Paulus dari Salib menggambarkan Allah sebagai seorang Bapa yang mengulurkan tangan-Nya bagi manusia. Dalam peziarahan hidup ini manusia mencari-cari Allah. Di mana Allah ketika gunung Merapi meletus dan menewaskan banyak orang? Di mana Allah ketika Ayub menderita? Apa yang harus saya lakukan untuk mengatasi permasalahan hidup ini? Pertanyaan ini sangat sering diucapkan manusia yang mencari Allah. “Manusia mencari Allah dan Allah mencari manusia”, manusia ibaratkan anak yang hilang dan Allah adalah Bapa yang penuh belaskasih (Luk 15: 11-32). Seorang anak sering melakukan kesalahan, tidak patuh, dan sering mengecewakan orang tua, tetapi “orang tua tidak meninggalkan anaknya, sahabat tidak mengkhianati sahabatnya, dan Allah itu Bapaku sekaligus sahabatku” (Carretto, 1989: 23).

Manusia diciptakan oleh Allah dan untuk Allah. Jadi, tidak dapat dipungkiri bahwa hubungan Allah dan manusia seperti “Ibu dan anak”, kerinduan manusia akan Allah sudah terukir dalam hati manusia (KGK, 2007: 19). Hanya dalam Allah manusia dapat menemukan kebenaran dan kebahagiaan yang dicari secara terus- menerus: “Martabat paling luhur manusia terletak pada panggilannya untuk memasuki persekutuan dengan Allah…” (KGK, 2007: 19). Sejak dahulu, manusia

berusaha menemukan Allah dengan cara pandang iman dan pola hidup rohani seperti berdoa, kurban, upacara dan meditasi.

c. Manusia Mencintai Allah dan Mencintai Sesama

Kebebasan adalah ciri manusia yang membuatnya melampaui makhluk ciptaan lain. Kebebasan ini terungkap di dalam kesanggupan berpikir maupun dalam kemampuan berkehendak. Untuk menjamin kebebasan itu, dibutuhkan kemahakuasaan Allah (Budi Kleden, 1998: 247). Kemahakuasaan Allah sangat dibutuhkan, karena tanpa kekuasaan Allah kekuasaan manusia menjadi absolute dan tidak ada batasnya, dan orang yang tidak punya kuasa akan semakin menderita (Budi Kleden, 1998: 249).

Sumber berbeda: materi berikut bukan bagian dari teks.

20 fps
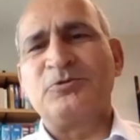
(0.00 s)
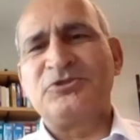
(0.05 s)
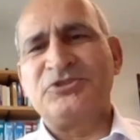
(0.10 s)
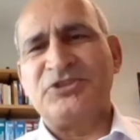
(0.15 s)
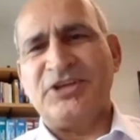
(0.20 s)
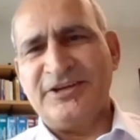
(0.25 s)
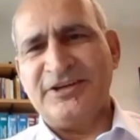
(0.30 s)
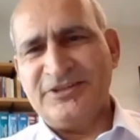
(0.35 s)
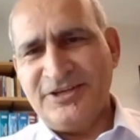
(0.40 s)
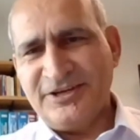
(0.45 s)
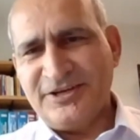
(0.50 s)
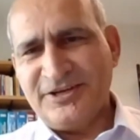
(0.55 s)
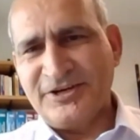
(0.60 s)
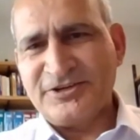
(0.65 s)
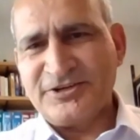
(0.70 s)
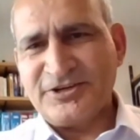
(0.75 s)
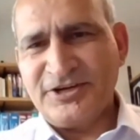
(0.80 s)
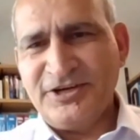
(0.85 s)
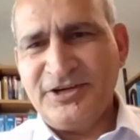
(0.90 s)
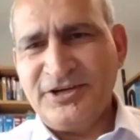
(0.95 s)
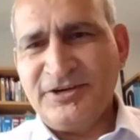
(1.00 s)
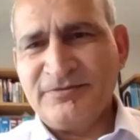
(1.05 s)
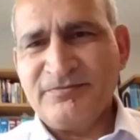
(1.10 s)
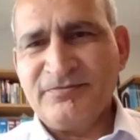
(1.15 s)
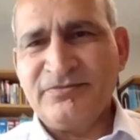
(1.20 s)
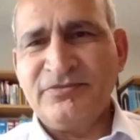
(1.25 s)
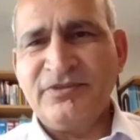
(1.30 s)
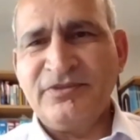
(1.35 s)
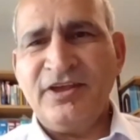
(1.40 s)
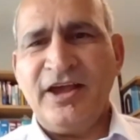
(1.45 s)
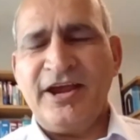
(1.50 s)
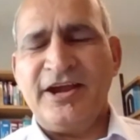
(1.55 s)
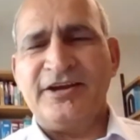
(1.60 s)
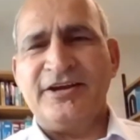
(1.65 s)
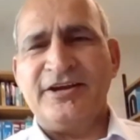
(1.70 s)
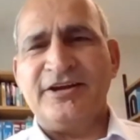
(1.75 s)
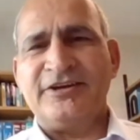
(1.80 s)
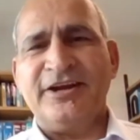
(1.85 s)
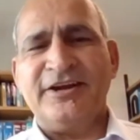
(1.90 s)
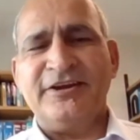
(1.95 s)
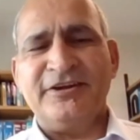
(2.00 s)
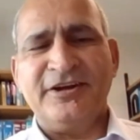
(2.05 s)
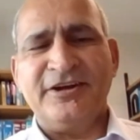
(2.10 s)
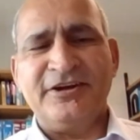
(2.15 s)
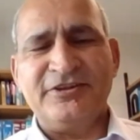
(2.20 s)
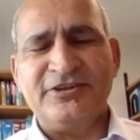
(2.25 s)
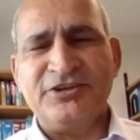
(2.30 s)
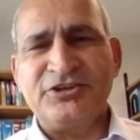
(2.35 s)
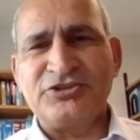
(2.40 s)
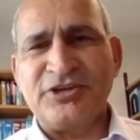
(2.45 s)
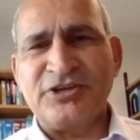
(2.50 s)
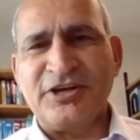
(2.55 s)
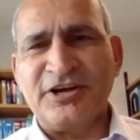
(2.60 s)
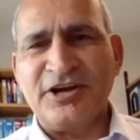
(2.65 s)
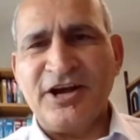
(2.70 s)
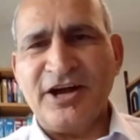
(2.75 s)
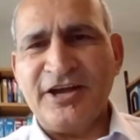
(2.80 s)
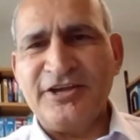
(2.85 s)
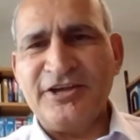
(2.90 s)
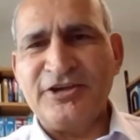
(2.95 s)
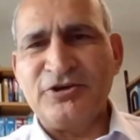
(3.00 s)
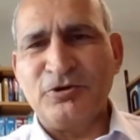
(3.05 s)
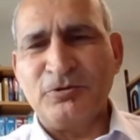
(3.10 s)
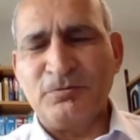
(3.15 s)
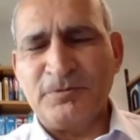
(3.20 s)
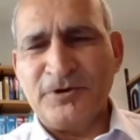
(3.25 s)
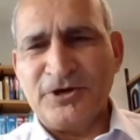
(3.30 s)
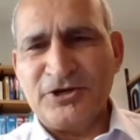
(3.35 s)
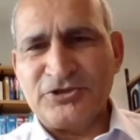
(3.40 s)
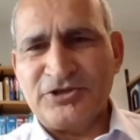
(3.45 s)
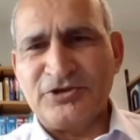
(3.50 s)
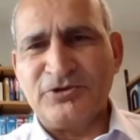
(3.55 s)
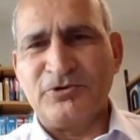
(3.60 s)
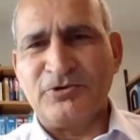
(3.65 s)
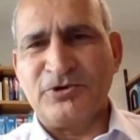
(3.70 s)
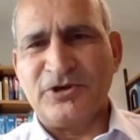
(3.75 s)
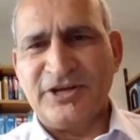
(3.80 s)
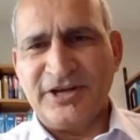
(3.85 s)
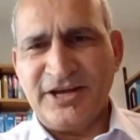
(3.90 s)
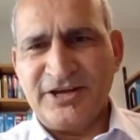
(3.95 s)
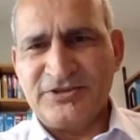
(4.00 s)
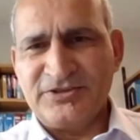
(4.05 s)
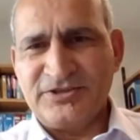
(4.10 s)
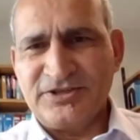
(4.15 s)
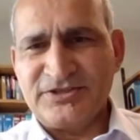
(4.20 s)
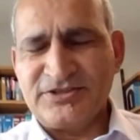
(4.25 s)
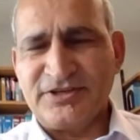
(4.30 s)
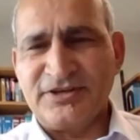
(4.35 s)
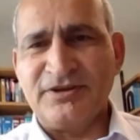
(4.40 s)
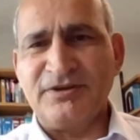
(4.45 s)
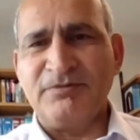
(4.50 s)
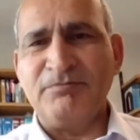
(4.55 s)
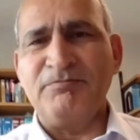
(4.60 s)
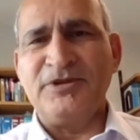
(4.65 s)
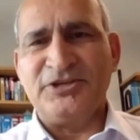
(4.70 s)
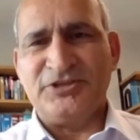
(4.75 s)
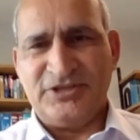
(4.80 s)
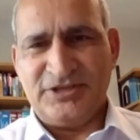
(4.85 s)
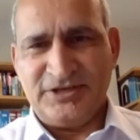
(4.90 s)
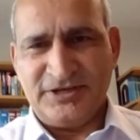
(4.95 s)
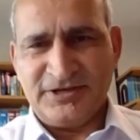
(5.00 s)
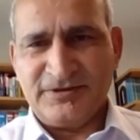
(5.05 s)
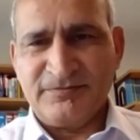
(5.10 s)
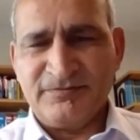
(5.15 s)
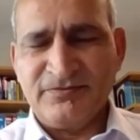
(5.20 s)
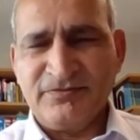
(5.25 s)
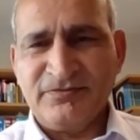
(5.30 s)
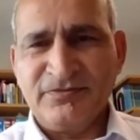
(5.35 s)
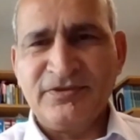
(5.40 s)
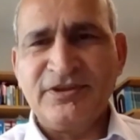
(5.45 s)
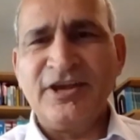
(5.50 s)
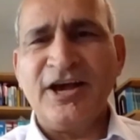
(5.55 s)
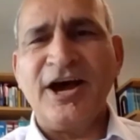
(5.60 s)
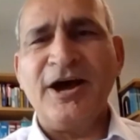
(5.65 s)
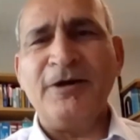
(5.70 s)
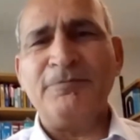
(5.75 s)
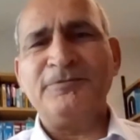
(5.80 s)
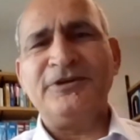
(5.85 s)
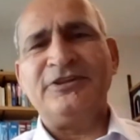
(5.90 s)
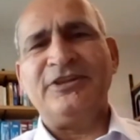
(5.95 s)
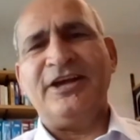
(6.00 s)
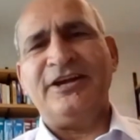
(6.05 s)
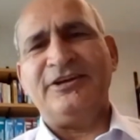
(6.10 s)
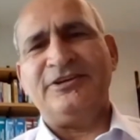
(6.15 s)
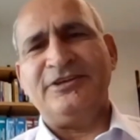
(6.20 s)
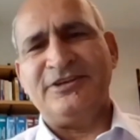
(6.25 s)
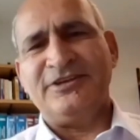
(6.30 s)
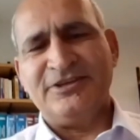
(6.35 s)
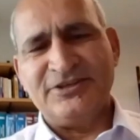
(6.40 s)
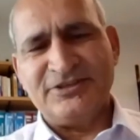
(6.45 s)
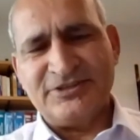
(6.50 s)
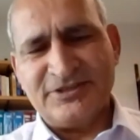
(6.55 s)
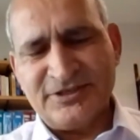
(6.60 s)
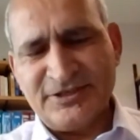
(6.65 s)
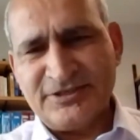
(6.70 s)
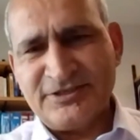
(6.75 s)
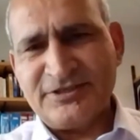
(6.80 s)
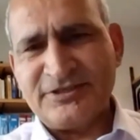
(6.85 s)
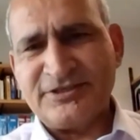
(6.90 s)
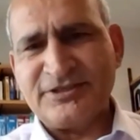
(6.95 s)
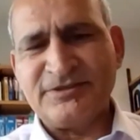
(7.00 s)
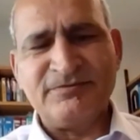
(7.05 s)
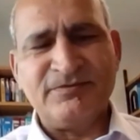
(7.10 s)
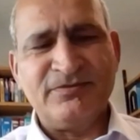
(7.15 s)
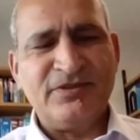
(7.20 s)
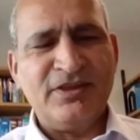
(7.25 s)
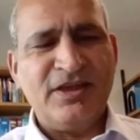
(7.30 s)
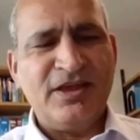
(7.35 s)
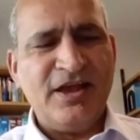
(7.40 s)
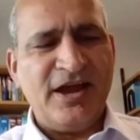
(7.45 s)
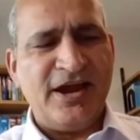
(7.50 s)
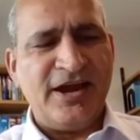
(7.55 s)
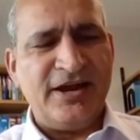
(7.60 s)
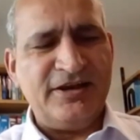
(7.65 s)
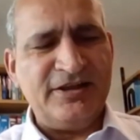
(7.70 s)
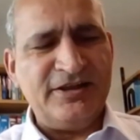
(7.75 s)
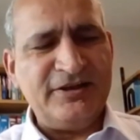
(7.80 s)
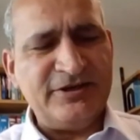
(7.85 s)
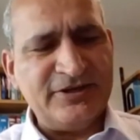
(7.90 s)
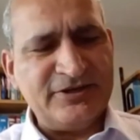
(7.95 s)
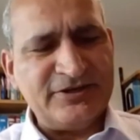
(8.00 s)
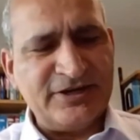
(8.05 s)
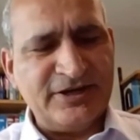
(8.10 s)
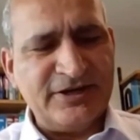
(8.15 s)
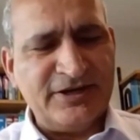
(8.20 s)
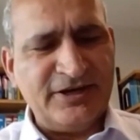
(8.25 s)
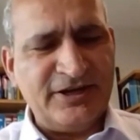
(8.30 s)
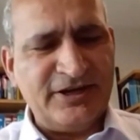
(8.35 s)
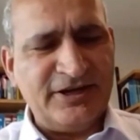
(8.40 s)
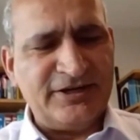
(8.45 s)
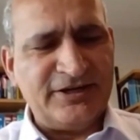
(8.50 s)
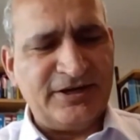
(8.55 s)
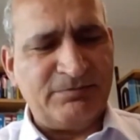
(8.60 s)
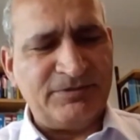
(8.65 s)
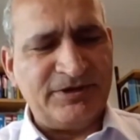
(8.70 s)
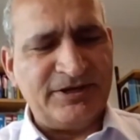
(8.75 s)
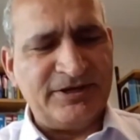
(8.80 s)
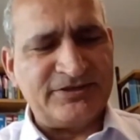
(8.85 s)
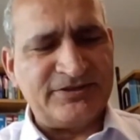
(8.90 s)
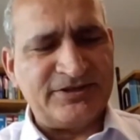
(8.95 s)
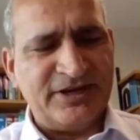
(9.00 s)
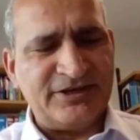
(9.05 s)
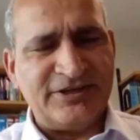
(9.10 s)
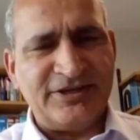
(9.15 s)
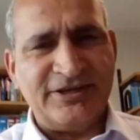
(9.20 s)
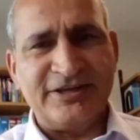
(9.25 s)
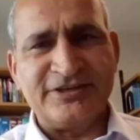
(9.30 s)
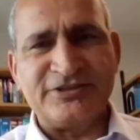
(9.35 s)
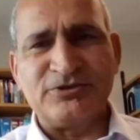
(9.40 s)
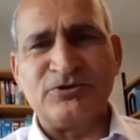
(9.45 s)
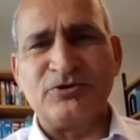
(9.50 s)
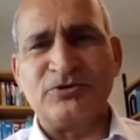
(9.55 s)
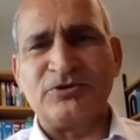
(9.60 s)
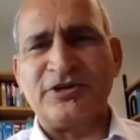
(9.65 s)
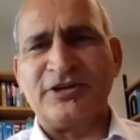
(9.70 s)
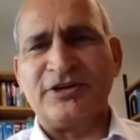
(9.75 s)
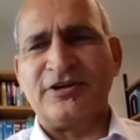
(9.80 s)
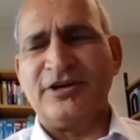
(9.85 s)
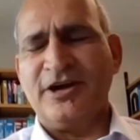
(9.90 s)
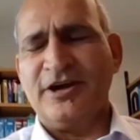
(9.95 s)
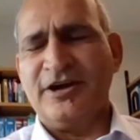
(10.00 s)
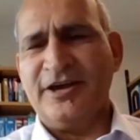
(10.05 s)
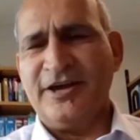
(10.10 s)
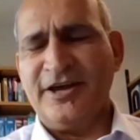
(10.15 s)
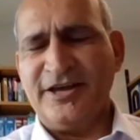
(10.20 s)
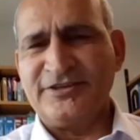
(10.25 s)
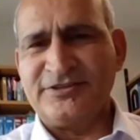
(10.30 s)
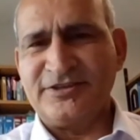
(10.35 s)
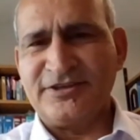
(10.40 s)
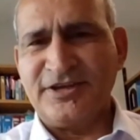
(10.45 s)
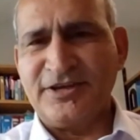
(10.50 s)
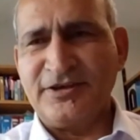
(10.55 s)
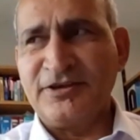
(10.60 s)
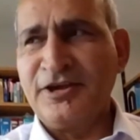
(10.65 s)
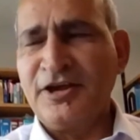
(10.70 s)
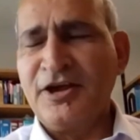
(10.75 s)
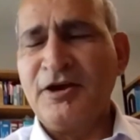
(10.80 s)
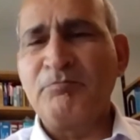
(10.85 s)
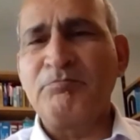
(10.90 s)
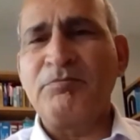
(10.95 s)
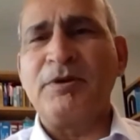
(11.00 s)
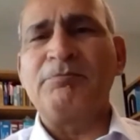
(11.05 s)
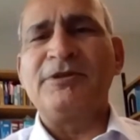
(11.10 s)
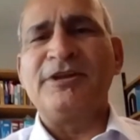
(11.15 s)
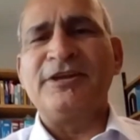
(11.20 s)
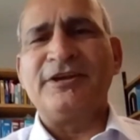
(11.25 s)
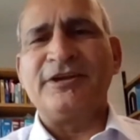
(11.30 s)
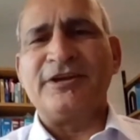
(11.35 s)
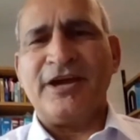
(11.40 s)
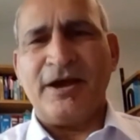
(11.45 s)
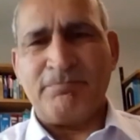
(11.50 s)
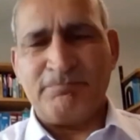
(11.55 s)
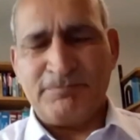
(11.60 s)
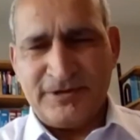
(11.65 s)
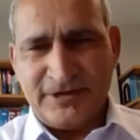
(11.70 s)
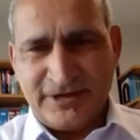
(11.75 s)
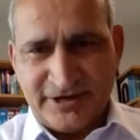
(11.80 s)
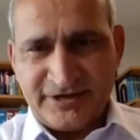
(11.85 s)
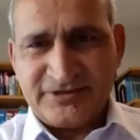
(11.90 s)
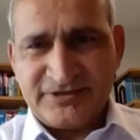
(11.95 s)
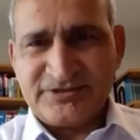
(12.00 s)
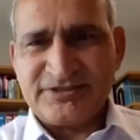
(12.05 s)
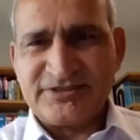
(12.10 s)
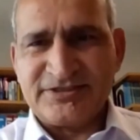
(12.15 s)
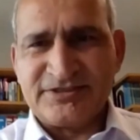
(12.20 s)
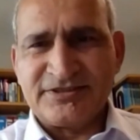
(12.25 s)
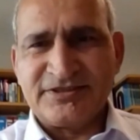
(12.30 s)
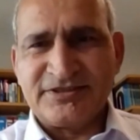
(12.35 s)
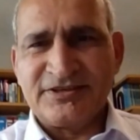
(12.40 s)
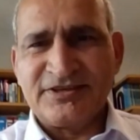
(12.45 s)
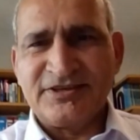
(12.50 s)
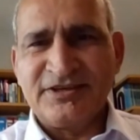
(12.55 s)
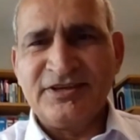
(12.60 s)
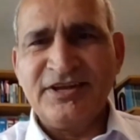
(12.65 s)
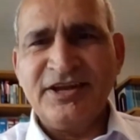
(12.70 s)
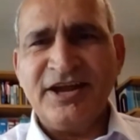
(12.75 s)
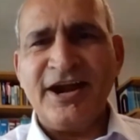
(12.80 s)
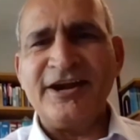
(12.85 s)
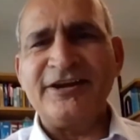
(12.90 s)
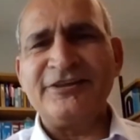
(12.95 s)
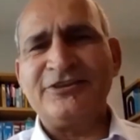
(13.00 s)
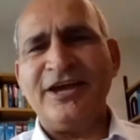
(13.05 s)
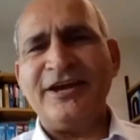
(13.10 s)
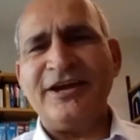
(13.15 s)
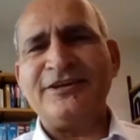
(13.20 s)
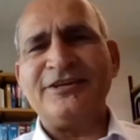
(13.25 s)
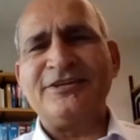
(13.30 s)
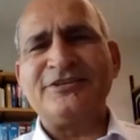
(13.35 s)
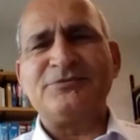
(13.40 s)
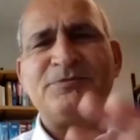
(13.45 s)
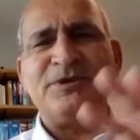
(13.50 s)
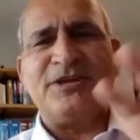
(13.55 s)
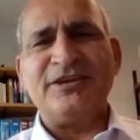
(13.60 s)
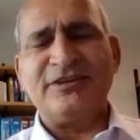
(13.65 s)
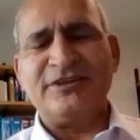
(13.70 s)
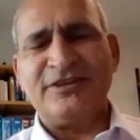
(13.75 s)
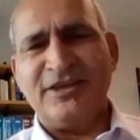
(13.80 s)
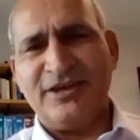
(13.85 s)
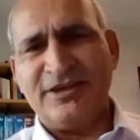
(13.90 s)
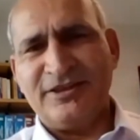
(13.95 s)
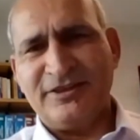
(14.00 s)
outside the country and attended the Shanghai Cooperation Organization meeting. After that, he returned, and in return, it appears that he has a public appearance, and that is causing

Dalam tindakan kasih kepada sesama, kasih kepada Allah menjadi nyata (lih Mat 22: 37-39). Allah mengharapkan manusia dengan kehendak bebas yang Dia berikan, manusia dapat secara bebas dan sadar saling mengasihi satu sama lain, saling meneguhkan dalam setiap perkara hidup. Inilah salah satu panggilan manusia, dan cara manusia menjawab panggilan Allah yakni dapat mencinta Allah dan mencintai sesama. Mencintai sesama berarti juga mencintai Allah. Perlu diketahui bahwa kasih kepada sesama bukan hanya sebatas relasi yang baik antara satu sama lain, melainkan lebih dari itu yakni melalui pengalaman pribadi hidupnya yang penuh misteri, manusia dapat menyadari keterbatasan dan kelemahannya sendiri. Dalam kasih manusia mau menerima kenyataan itu juga di dalam diri sesama (KWI, 1996: 191).